**AVAILABLE DATA**

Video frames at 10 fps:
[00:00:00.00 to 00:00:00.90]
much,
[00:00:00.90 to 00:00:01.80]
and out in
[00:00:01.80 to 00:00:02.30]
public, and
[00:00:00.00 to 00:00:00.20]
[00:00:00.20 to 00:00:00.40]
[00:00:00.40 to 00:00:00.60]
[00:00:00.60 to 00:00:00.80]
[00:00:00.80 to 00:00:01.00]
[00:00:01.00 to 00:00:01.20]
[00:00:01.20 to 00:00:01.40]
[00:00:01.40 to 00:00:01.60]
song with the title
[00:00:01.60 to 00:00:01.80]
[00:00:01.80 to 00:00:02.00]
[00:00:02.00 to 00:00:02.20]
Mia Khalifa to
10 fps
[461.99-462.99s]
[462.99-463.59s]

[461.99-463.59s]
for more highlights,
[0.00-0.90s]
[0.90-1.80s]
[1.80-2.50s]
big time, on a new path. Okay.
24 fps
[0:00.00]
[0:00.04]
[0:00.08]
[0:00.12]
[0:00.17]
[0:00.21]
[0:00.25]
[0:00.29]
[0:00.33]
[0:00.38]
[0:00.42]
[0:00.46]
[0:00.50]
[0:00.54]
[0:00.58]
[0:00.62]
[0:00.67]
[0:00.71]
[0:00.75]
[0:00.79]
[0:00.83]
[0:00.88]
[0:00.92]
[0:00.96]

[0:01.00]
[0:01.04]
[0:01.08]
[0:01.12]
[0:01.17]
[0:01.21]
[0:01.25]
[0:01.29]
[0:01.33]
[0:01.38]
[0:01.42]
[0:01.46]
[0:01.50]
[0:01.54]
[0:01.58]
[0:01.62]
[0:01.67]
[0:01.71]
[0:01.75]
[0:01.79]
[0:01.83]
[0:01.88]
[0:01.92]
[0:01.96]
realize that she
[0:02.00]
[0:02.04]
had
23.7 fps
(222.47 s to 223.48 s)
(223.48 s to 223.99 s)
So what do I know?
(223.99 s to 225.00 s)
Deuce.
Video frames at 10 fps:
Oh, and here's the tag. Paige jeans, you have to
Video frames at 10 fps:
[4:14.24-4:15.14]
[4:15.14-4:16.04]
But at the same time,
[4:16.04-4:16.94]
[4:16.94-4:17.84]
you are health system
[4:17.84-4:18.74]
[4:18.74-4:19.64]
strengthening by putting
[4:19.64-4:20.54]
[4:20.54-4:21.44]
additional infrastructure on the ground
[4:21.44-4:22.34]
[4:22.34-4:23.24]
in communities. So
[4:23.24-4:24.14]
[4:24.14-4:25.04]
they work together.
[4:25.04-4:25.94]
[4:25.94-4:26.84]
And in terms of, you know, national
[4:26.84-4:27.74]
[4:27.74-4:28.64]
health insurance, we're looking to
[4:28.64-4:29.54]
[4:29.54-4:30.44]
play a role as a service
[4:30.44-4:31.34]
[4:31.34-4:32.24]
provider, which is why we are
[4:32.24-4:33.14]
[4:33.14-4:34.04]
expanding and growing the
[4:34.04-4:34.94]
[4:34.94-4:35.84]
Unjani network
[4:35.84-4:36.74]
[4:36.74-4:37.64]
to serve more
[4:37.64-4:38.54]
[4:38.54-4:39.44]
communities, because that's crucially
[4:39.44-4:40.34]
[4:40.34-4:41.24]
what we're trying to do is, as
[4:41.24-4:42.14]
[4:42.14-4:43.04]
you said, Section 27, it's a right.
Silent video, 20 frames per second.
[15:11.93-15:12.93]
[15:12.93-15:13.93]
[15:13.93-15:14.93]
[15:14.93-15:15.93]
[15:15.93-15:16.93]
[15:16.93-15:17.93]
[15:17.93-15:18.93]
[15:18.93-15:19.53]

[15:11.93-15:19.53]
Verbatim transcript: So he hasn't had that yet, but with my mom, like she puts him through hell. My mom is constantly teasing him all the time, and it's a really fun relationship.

**WORK ITEM**
Please print, unchanged, the lines from the one holding "[4:37.64-4:38.54]" through the last line of the listing above, including both and omitting the rest.

**WRITTEN RESPONSE**
[4:37.64-4:38.54]
[4:38.54-4:39.44]
communities, because that's crucially
[4:39.44-4:40.34]
[4:40.34-4:41.24]
what we're trying to do is, as
[4:41.24-4:42.14]
[4:42.14-4:43.04]
you said, Section 27, it's a right.
Silent video, 20 frames per second.
[15:11.93-15:12.93]
[15:12.93-15:13.93]
[15:13.93-15:14.93]
[15:14.93-15:15.93]
[15:15.93-15:16.93]
[15:16.93-15:17.93]
[15:17.93-15:18.93]
[15:18.93-15:19.53]

[15:11.93-15:19.53]
Verbatim transcript: So he hasn't had that yet, but with my mom, like she puts him through hell. My mom is constantly teasing him all the time, and it's a really fun relationship.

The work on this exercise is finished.